▶ Try it
Only the lines that contain the string "second" belong in the answer; pull them from the records.

▶ Task material

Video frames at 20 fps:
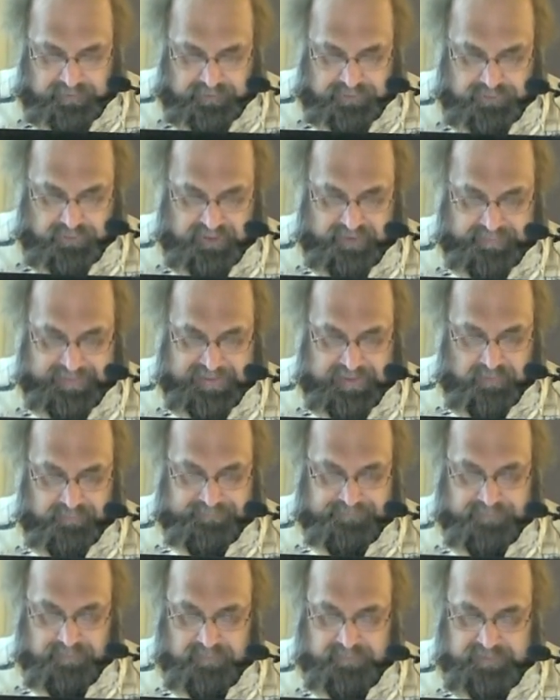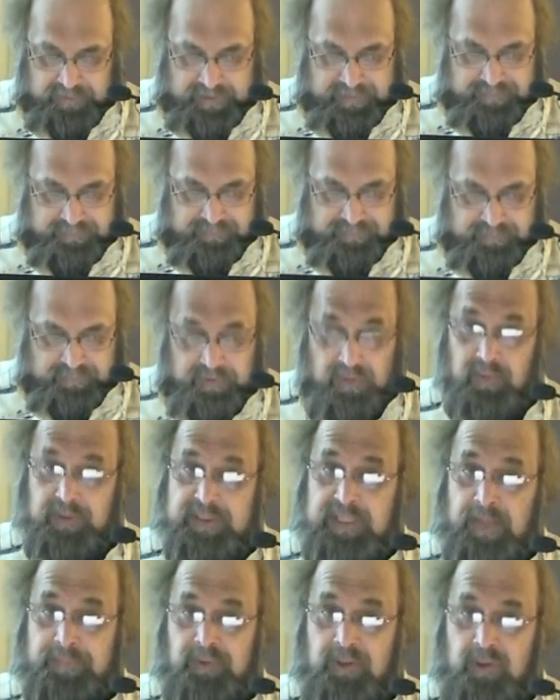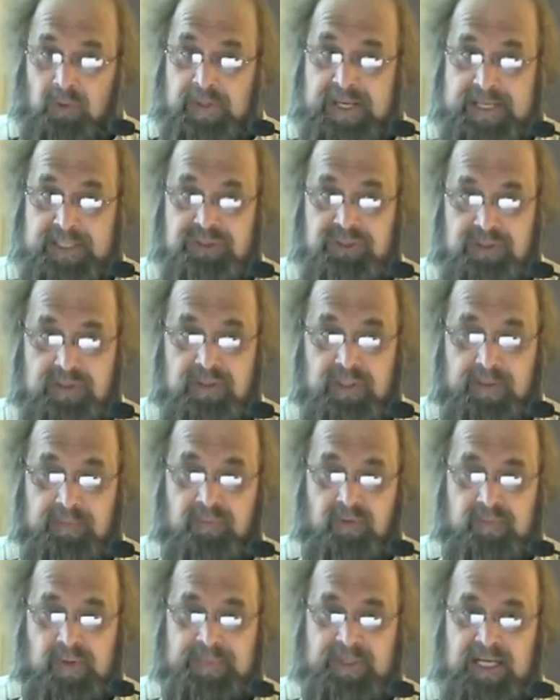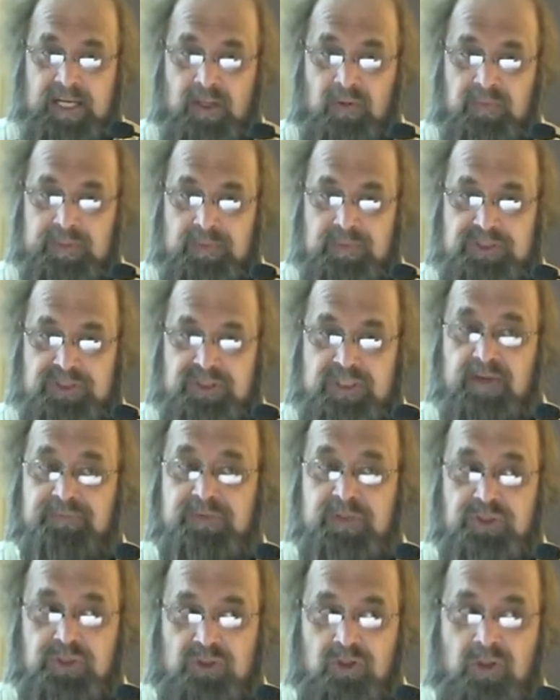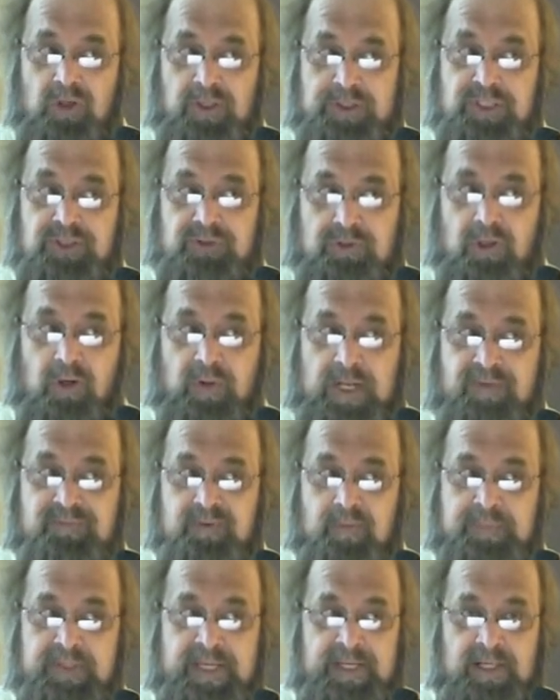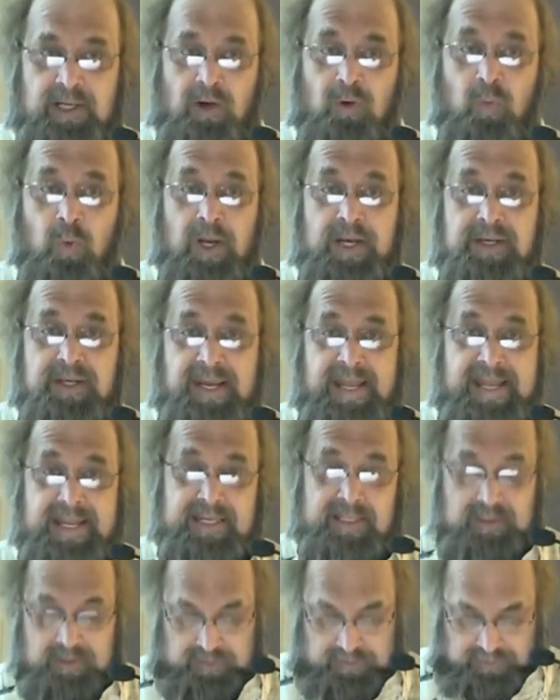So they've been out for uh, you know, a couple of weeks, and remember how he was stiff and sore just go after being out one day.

* * *

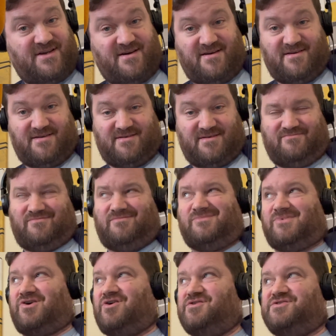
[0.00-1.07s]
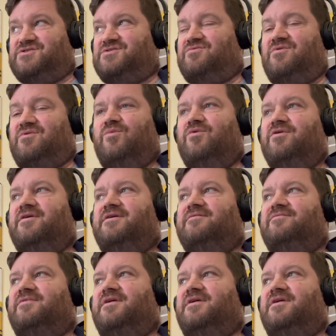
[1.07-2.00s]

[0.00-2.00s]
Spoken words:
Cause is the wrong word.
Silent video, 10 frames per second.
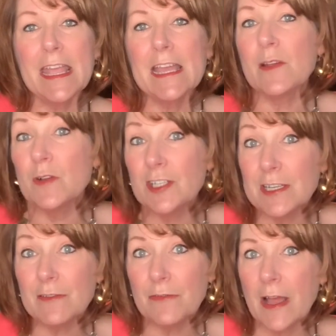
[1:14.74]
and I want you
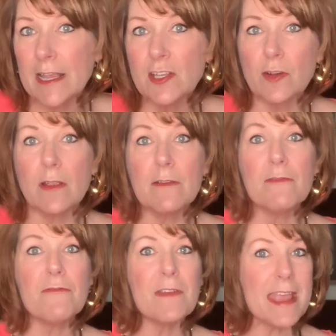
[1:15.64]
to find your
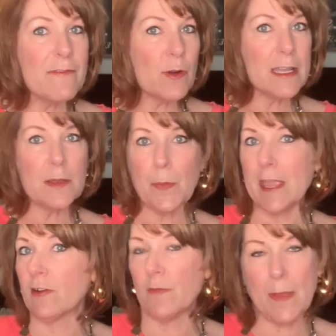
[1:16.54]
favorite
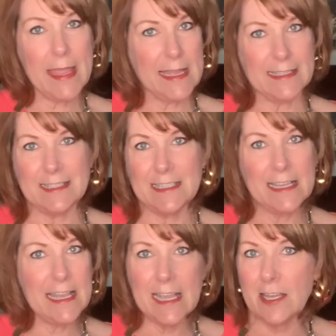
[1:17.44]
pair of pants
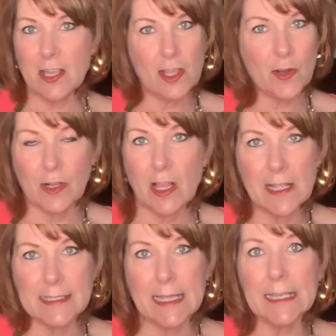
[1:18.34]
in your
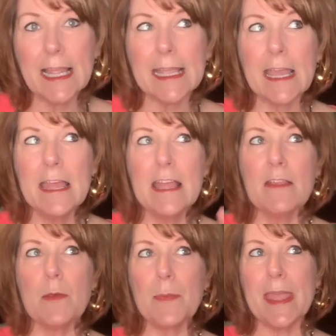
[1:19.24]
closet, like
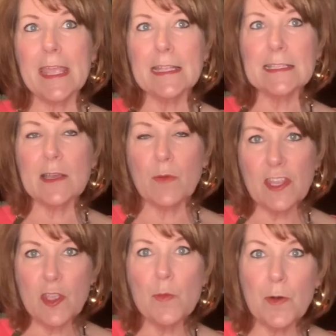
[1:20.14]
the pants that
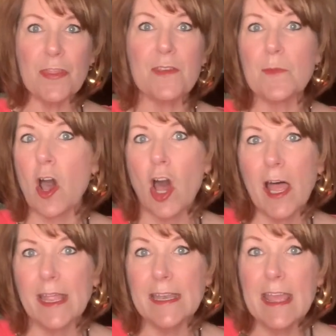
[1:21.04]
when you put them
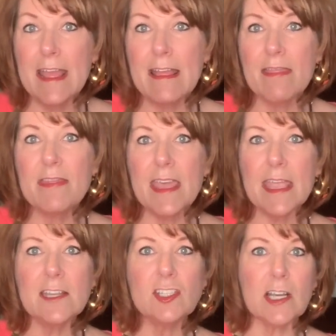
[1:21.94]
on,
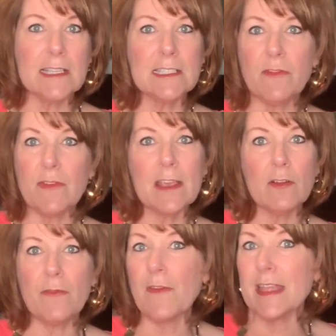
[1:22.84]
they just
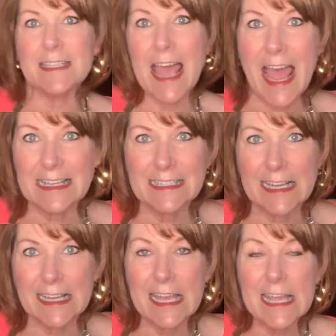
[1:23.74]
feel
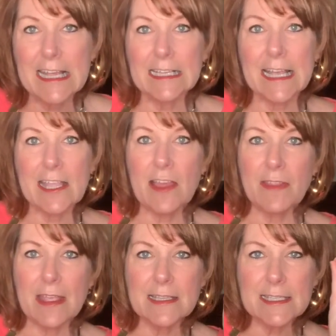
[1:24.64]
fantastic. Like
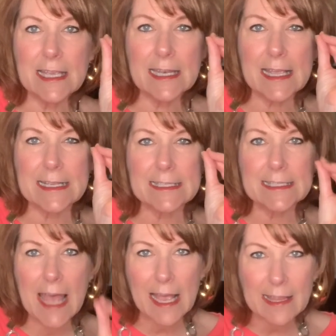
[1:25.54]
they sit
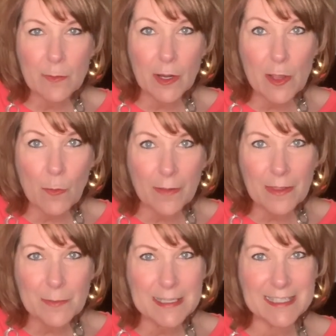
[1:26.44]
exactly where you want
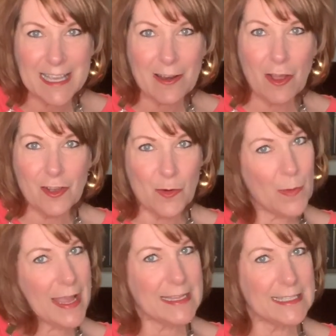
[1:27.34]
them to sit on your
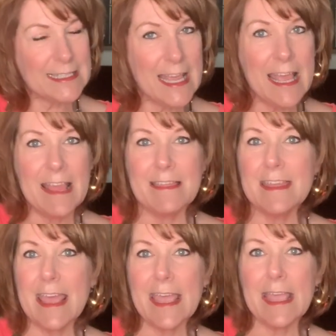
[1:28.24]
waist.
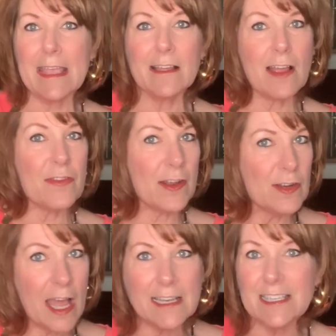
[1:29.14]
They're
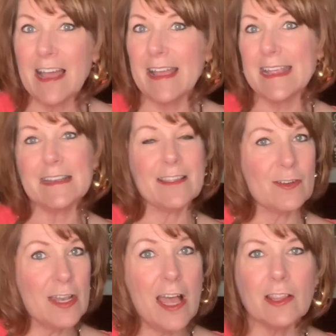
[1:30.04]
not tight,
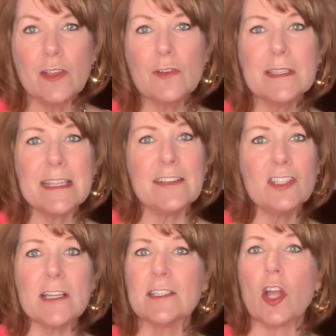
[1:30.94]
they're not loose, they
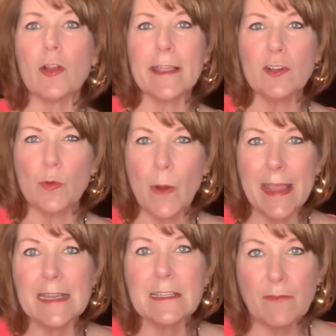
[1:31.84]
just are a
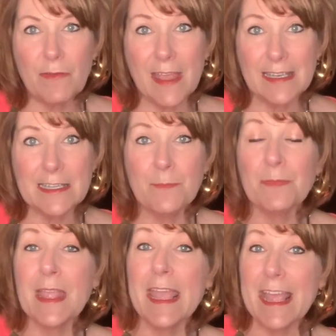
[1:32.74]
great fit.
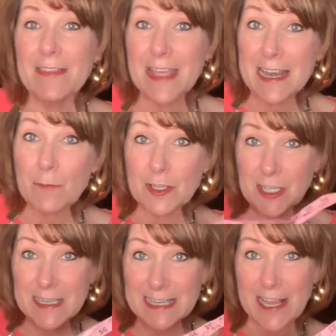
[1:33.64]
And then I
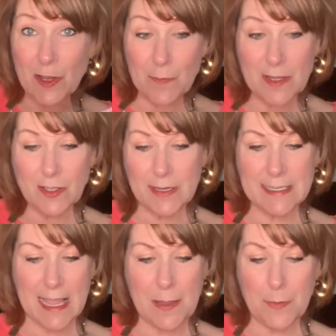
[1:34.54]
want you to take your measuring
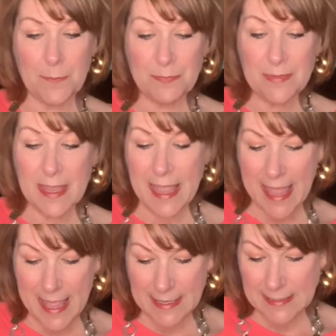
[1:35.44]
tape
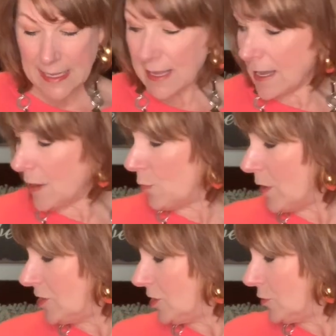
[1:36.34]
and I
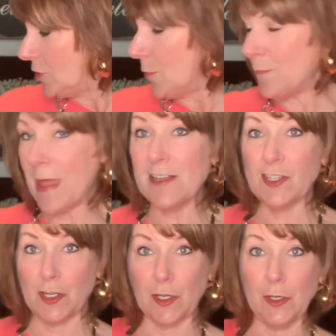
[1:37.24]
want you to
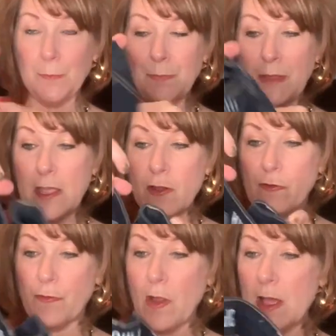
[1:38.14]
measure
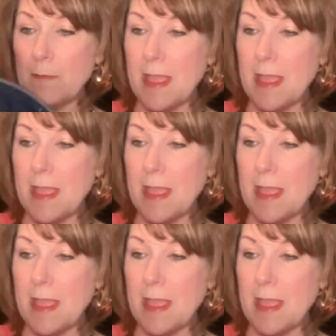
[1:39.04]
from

* * *

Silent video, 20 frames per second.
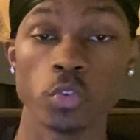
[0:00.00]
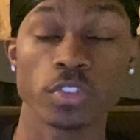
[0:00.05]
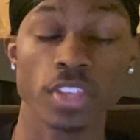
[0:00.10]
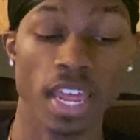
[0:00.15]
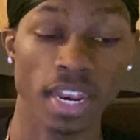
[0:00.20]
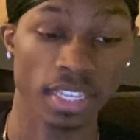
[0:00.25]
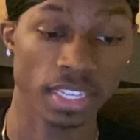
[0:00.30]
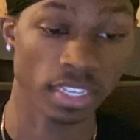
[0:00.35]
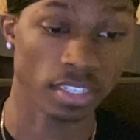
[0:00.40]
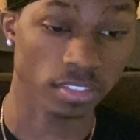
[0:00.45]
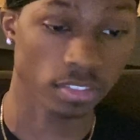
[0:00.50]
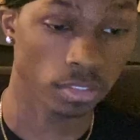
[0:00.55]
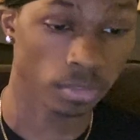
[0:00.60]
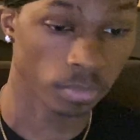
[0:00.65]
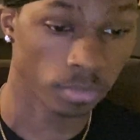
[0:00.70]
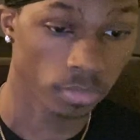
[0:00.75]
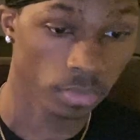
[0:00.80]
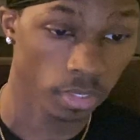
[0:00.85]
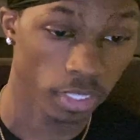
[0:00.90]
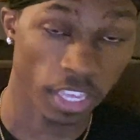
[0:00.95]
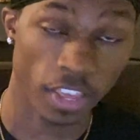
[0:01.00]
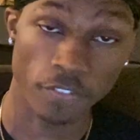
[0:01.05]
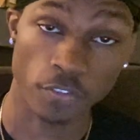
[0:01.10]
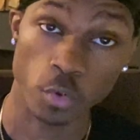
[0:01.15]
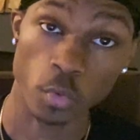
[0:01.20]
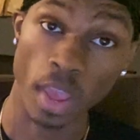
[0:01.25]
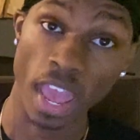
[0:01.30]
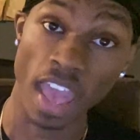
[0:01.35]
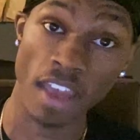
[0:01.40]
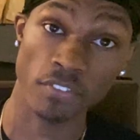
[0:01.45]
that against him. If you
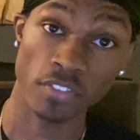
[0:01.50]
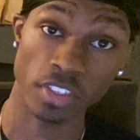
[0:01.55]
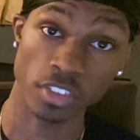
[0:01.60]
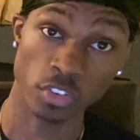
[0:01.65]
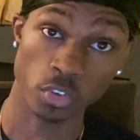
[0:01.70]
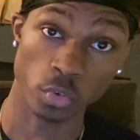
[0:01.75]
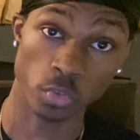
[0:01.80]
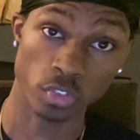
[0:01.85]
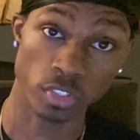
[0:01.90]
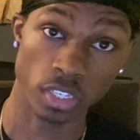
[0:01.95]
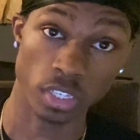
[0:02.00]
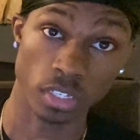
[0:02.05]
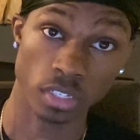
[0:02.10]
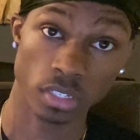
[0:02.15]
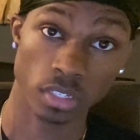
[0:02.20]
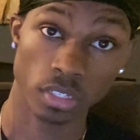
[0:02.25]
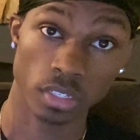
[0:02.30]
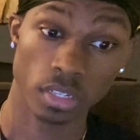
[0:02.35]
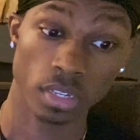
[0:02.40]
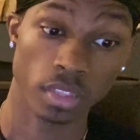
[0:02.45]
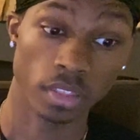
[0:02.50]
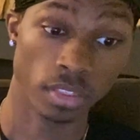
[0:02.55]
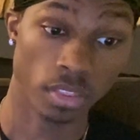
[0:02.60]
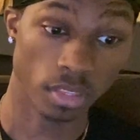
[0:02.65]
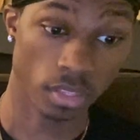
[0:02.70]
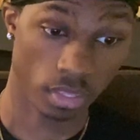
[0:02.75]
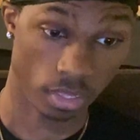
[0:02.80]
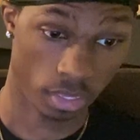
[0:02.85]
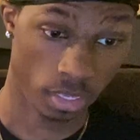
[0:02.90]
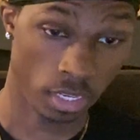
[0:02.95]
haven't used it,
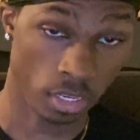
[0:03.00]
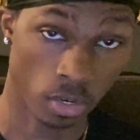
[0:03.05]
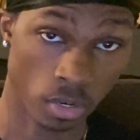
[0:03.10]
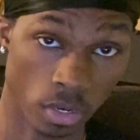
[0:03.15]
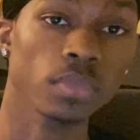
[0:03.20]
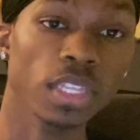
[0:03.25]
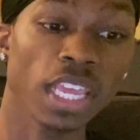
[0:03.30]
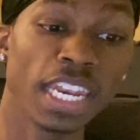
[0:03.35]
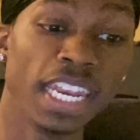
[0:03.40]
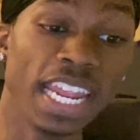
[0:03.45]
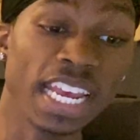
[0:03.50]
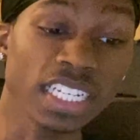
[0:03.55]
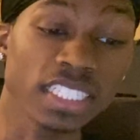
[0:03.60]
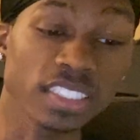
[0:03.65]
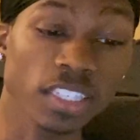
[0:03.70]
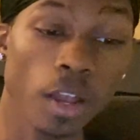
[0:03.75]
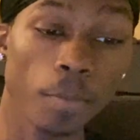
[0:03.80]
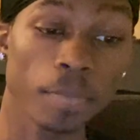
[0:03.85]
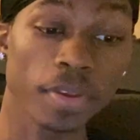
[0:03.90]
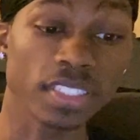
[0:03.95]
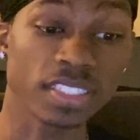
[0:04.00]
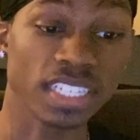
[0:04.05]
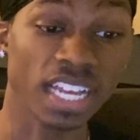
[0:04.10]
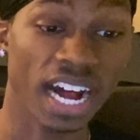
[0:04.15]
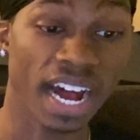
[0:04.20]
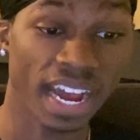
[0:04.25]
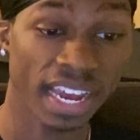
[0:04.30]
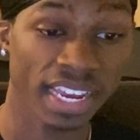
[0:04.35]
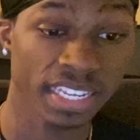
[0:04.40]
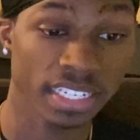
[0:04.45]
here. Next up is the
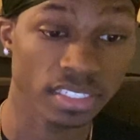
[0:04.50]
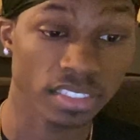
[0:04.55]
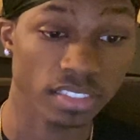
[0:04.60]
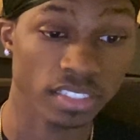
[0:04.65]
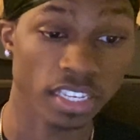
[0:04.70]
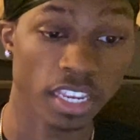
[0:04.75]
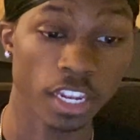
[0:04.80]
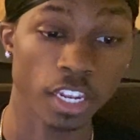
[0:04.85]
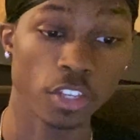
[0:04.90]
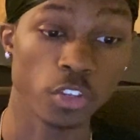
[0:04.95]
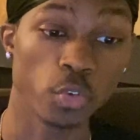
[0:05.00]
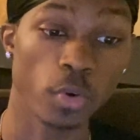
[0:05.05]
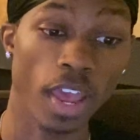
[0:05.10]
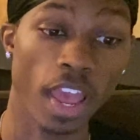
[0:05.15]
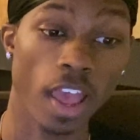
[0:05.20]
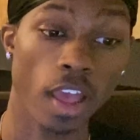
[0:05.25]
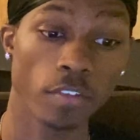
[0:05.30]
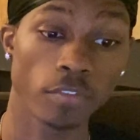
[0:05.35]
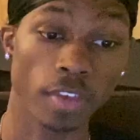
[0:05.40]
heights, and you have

▶ Response for this exercise
Silent video, 10 frames per second.
Silent video, 20 frames per second.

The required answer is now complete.